In Altensteig aufgewachsen, schloss Lea Kirn 2017 ihre Schauspiel- und Musical-Ausbildung ab und ist in beiden Sparten aktiv. Von Lübeck aus, wo sie zurzeit lebt, kreist sie zwischen verschiedenen Bühnen Deutschlands (unter anderem Badisches Staatstheater, Festspielhaus Neuschwanstein, Regionentheater aus dem Schwarzen Wald). Als Sängerin sammelte sie reichlich maritime Erfahrungen auf Kreuzfahrtschiffen und brachte ihre Impressionen in der zweistündigen Solo-Revue „Die wilde Sehnsucht“ zum Ausdruck.

 

Von klein an von der Anziehungskraft des Wassers angetan, kreierte Kirn nun ihr eigenes, abwechslungsreiches Programm mit „Liedern und Geschichten vom Meer“ und sättigte dies reichlich mit Poesie, Gesang, Tanz und Humor.

Geschickt, souverän und sehr sensibel, manchmal augenzwinkernd oder gar frech führte sie die Zuschauer durch die Meere und Ozeane, erzählte Legenden, Märchen und Sagen von Unterwasserwelten, verwandelte sich dank minimalistischen Requisiten in eine Wassernixe oder in einen Matrosen, rezitierte Gedichte von Heinrich Heine und Mascha Kaléko und sang bekannte Lieder wie „La mer“ (Charles Trenet), „Unter fremden Sternen“ (Freddy Quinn), „Ein Schiff wird kommen“ (Nana Mouskouri), „Keine Angst Rosemarie“ (Heinz Rühmann) oder „Moon River“ (Musik von Henry Mancini aus dem Film „Frühstück bei Tiffany“).

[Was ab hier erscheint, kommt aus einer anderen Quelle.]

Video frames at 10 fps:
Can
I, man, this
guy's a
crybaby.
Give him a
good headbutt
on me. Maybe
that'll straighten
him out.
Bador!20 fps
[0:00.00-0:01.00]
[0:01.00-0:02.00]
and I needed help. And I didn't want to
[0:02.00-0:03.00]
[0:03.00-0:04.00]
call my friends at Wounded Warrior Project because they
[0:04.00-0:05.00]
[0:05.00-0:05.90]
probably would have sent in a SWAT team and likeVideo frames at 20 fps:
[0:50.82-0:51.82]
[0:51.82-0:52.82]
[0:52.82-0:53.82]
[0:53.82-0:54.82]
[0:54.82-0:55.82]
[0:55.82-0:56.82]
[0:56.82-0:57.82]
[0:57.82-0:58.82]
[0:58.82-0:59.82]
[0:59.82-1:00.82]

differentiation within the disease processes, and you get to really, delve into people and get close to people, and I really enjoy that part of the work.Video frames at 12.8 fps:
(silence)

Verträumte Anmut und eine Prise Ironie

Ihre deutlich umrissene, klare und starke Stimme mit fantastischer Aussprache (Hut ab vor dem Tontechniker Stefan Katz), verträumte Anmut sowie Verwandlungstalent und Wortgewandtheit nicht ohne einer Prise Ironie bewogen das Publikum zu häufigem Beifall und Bewunderungsrufen.

Besonders stark kam die Kirn’sche Sehnsucht nach dem Meer in der sorgsam einstudierten Choreografie zum Vorschein. Die Tänze mit in der Luft flatternden Seidenschalen, die zeitweise wie Meereswogen die schwarz gekleidete Figur umhüllten, unterstrichen die Sensibilität der Solistin und verstärkten die Kraft ihrer persönlichen Ausstrahlung.

Kleinkunst mit großer Wirkung

Sie fühlte sich sichtlich wohl im Scheinwerferlicht, scherzte subtil und kostete die herrliche Laune im Saal aus, welche sie selbst hineinbrachte. Alles, einschließlich des Schlussapplauses und der Zugabe, sprach dafür, dass auch manch eine Schwarzwald-Landratte die Sehnsucht nach Meer (mehr?) gepackt hatte – Kleinkunst von Format mit großer Wirkung also.